Let $\Lambda$ be an artin algebra. $I$ is an ideal in $\Lambda$ with $pd _{\Lambda} \Lambda/I < \infty$.($pd _{\Lambda}M$ means the projective dimension of $\Lambda$-module $M$). Suppose $B$ is a $\Lambda$-module that is also a $\Lambda /I$-module, and $pd_{\Lambda /I} B < \infty$. How to get that $pd_{\Lambda} B < \infty$?

Answer 1

This follows from the following fact: if $L,M$ and $N$ are $\Lambda$-modules sitting in a short exact sequence $$ 0\to L \to M \to N \to 0, $$ and if two of the modules $L,M$ and $N$ have finite projective dimension, then so does the third one. A proof of this is given here.

Applying induction, one can prove the following: assume that $L_n, L_{n-1}, \ldots, L_0$ and $M$ are $\Lambda$-modules sitting in an exact sequence $$ 0\to L_n\to L_{n-1} \to \ldots \to L_0 \to M \to 0. $$ If $L_n, L_{n-1}, \ldots, L_0$ all have finite projective dimension, then so does $M$.

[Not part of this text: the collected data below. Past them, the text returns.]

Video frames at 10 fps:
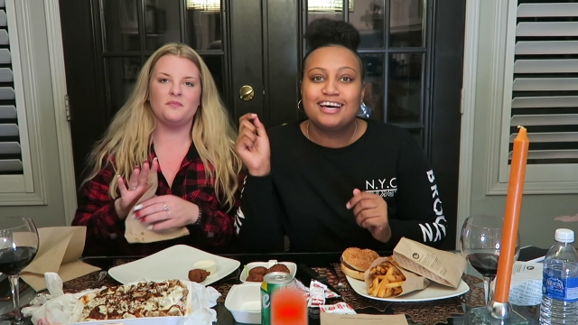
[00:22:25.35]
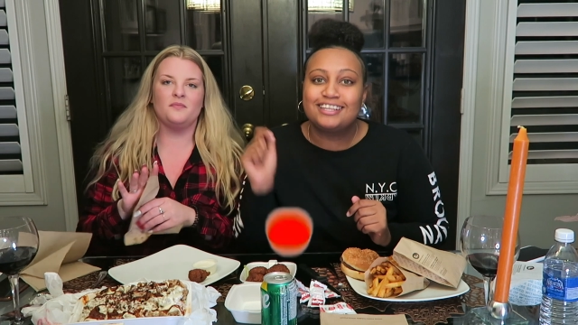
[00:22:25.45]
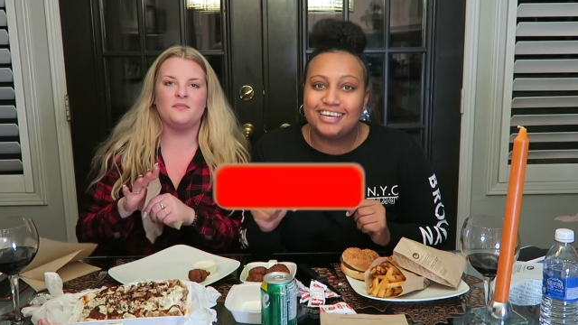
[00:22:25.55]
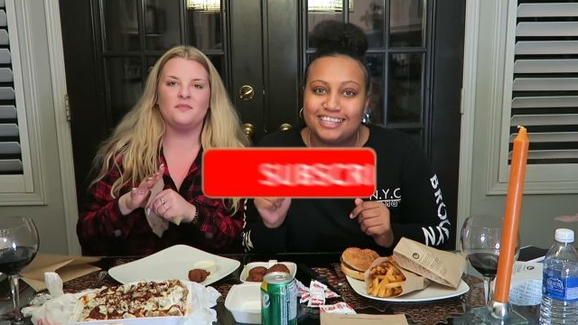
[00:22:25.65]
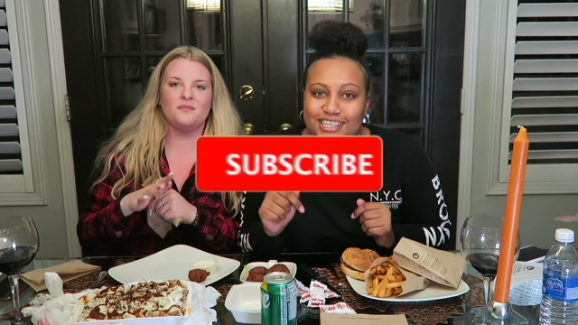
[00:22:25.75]

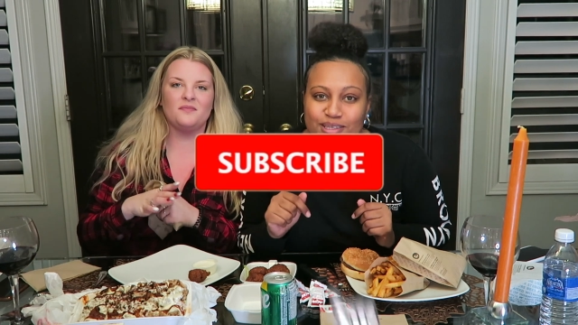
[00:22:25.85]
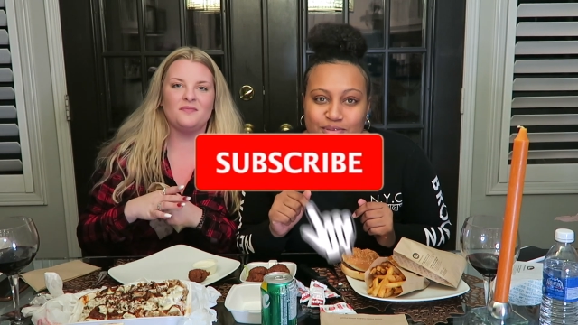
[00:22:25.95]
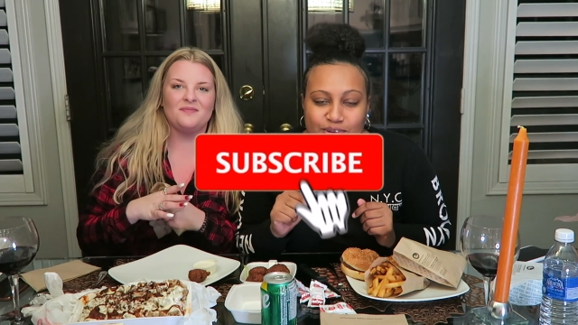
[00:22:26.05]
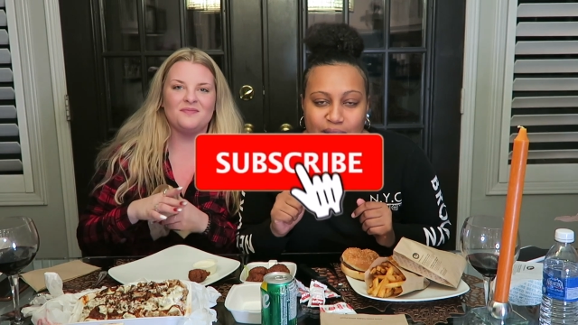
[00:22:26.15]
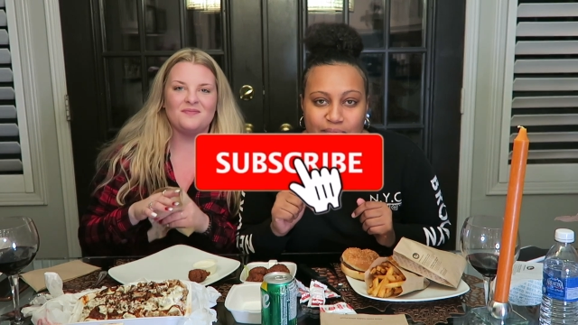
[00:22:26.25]
Speaker 1: Click that
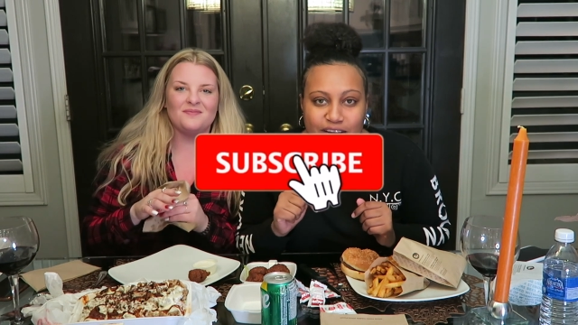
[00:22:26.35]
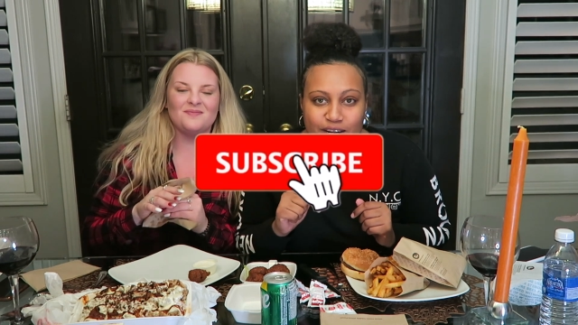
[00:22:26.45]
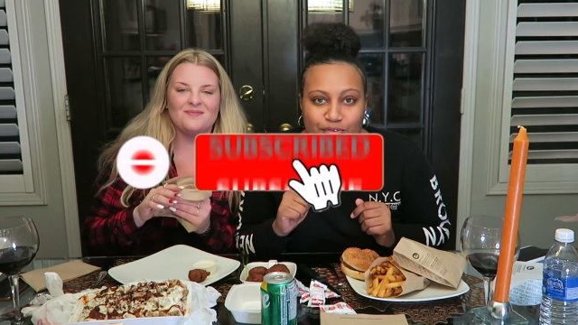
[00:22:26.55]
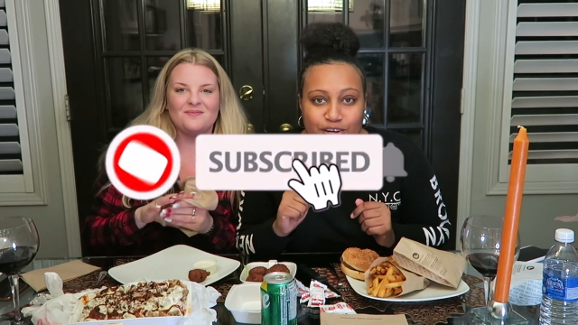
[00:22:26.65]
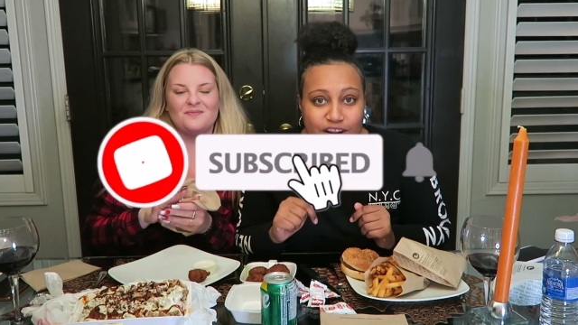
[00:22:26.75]
subscribe
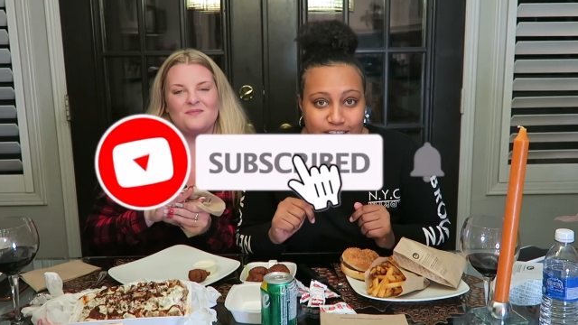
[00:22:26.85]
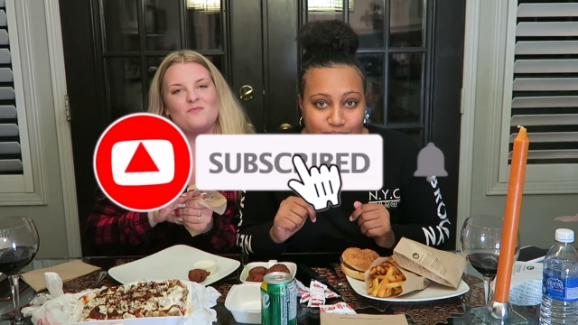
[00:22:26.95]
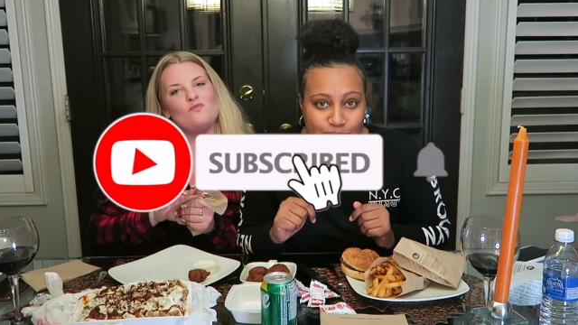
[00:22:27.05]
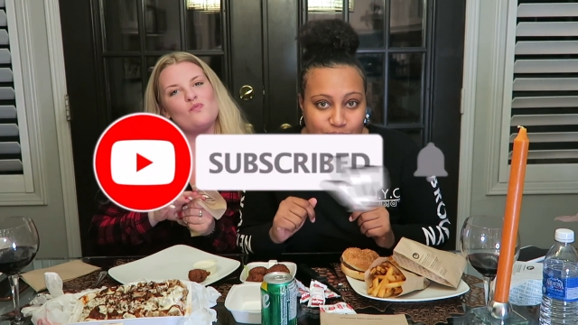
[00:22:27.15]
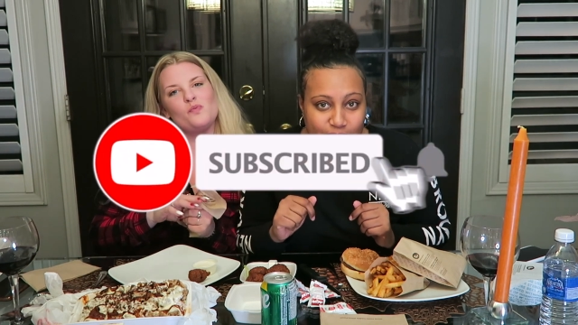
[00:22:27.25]
button if you're not
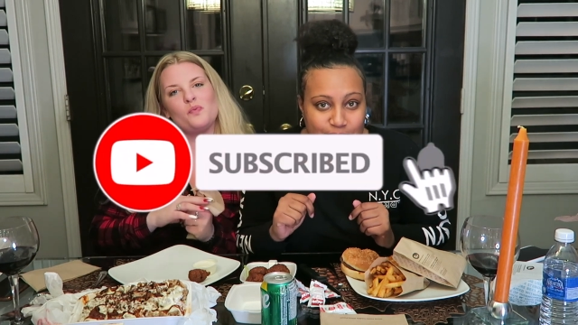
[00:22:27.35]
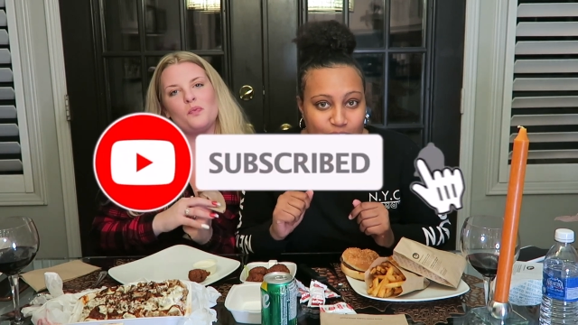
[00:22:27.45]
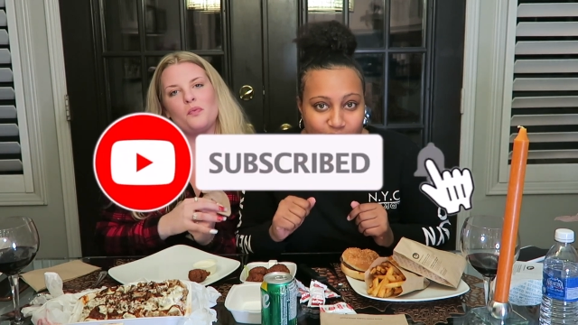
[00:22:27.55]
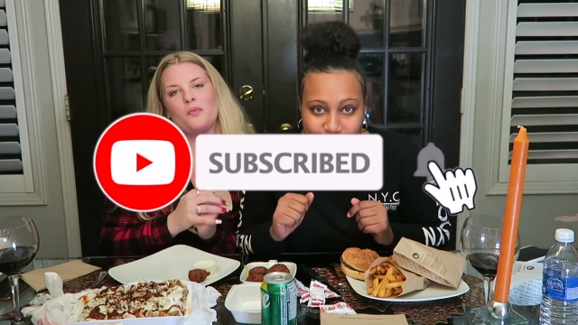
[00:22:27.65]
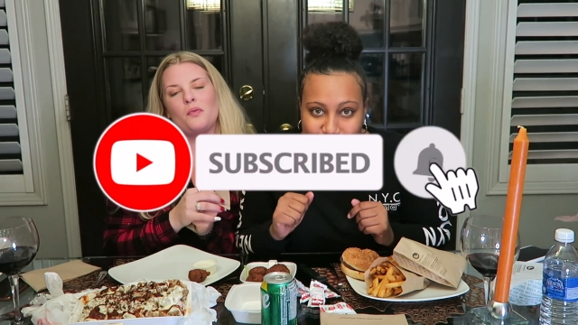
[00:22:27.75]

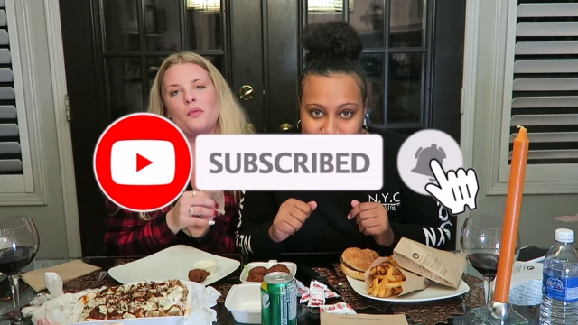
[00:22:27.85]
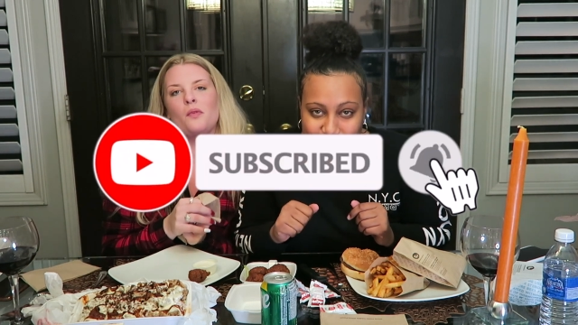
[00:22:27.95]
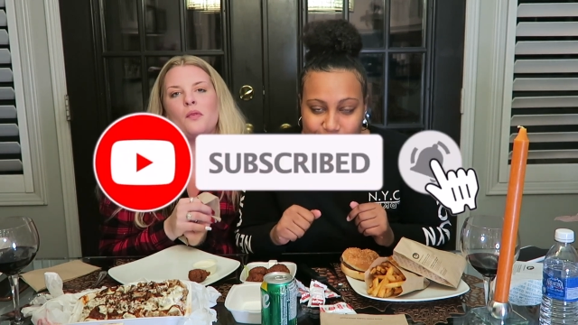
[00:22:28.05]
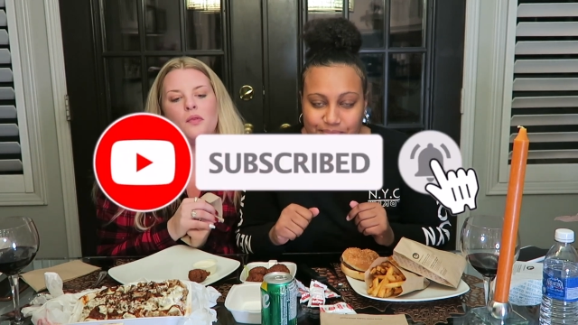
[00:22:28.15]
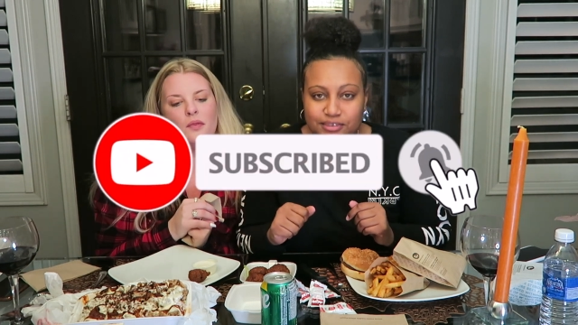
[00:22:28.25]
subscribed
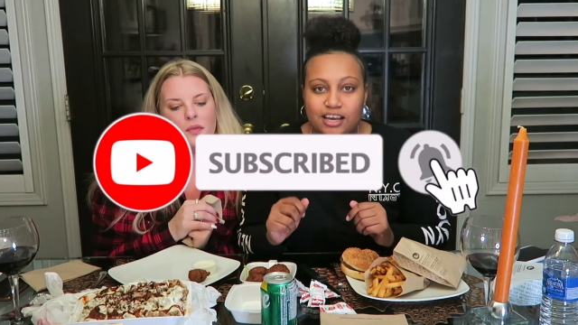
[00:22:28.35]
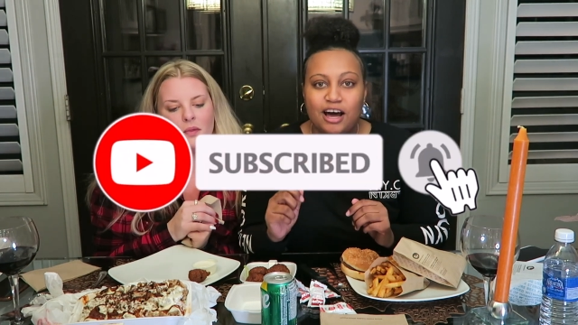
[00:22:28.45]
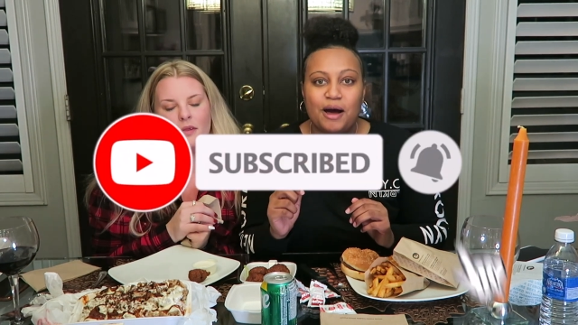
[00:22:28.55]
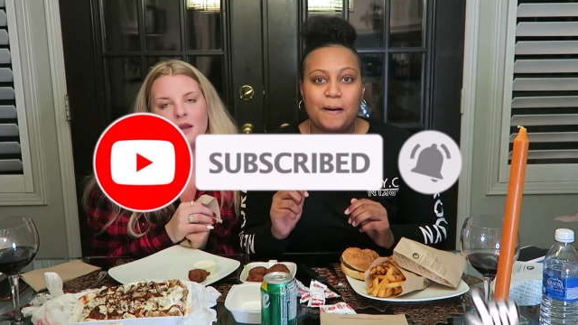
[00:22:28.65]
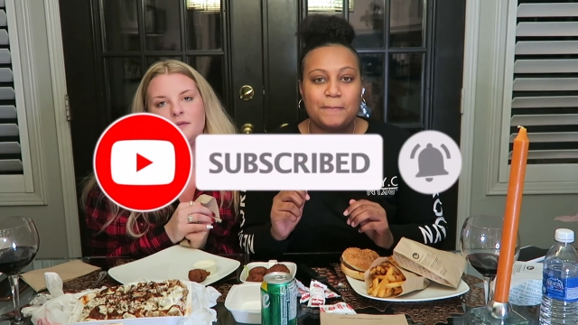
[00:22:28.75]
already.
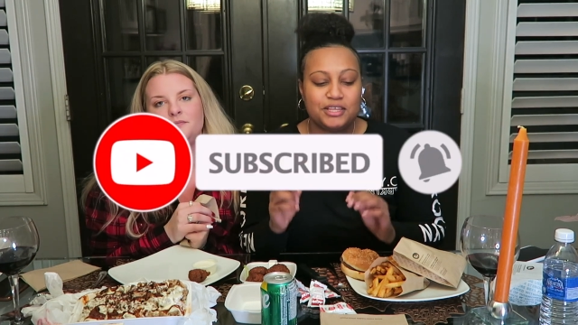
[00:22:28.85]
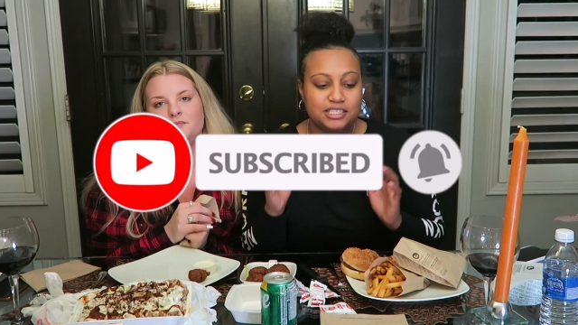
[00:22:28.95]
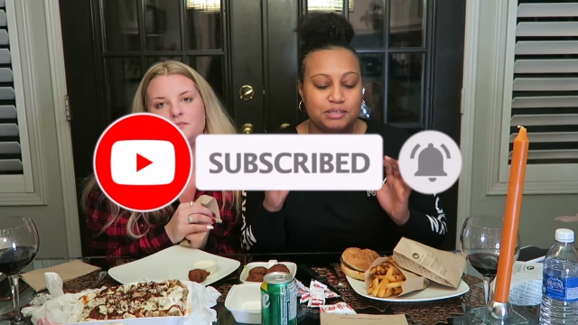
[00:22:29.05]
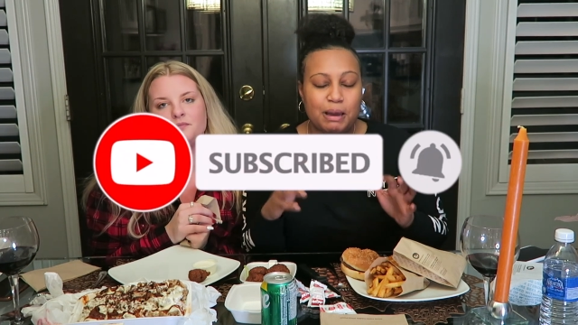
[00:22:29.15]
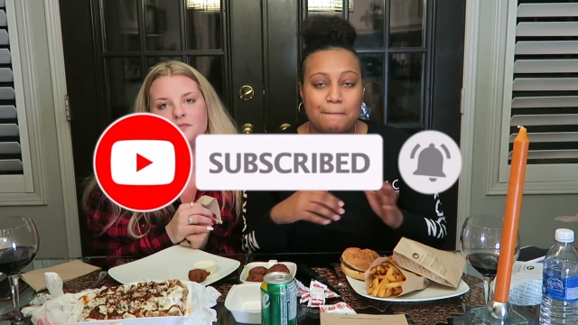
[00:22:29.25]
Um,
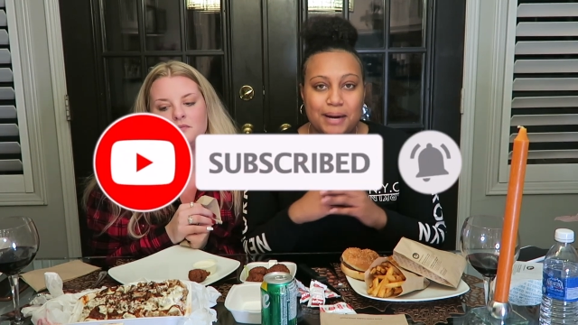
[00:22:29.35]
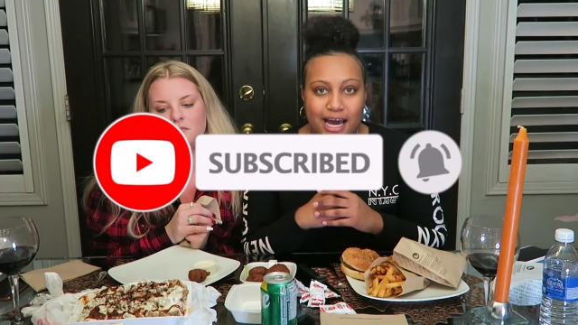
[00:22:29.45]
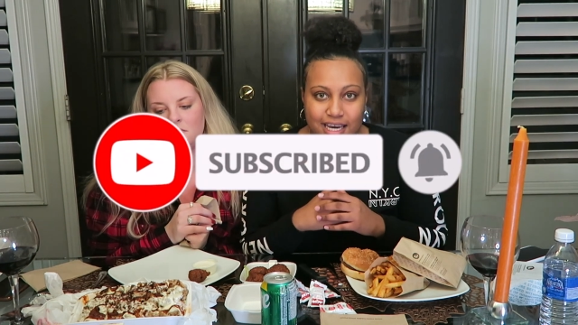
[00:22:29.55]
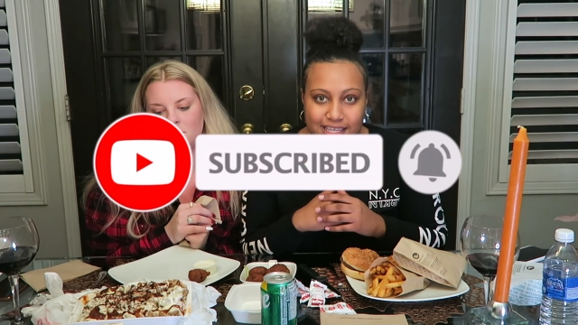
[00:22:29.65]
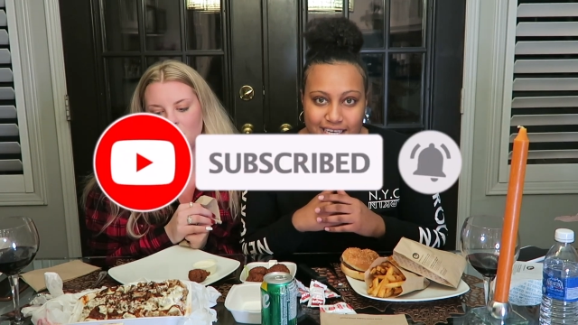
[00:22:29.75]
this is my
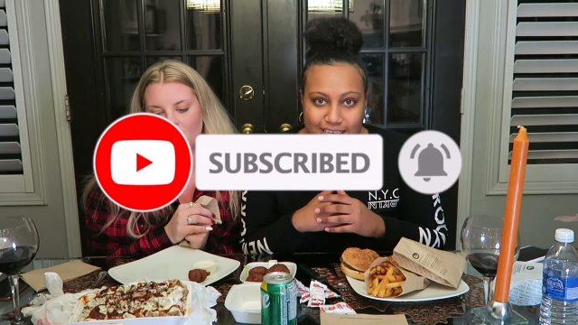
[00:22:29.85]
back in the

We can now prove the proposition in the statement of the question. Assume that $\Lambda/I$ has finite projective dimension as a $\Lambda$-module, and let $B$ be a $\Lambda$-module which is also a $\Lambda/I$-module, and such that its projective dimension over $\Lambda/I$ is finite. Let $$ 0\to P_n\to P_{n-1}\to \ldots \to P_0 \to B \to 0 $$ be a projective resolution of $B$ as a $\Lambda/I$-module. Then this exact sequence is still an exact sequence of $\Lambda$-modules, and by our assumptions, $P_n, P_{n-1}, \ldots, P_0$ have finite projective dimension as $\Lambda$-modules. Therefore, by the above, $B$ also have finite projective dimension as a $\Lambda$-module.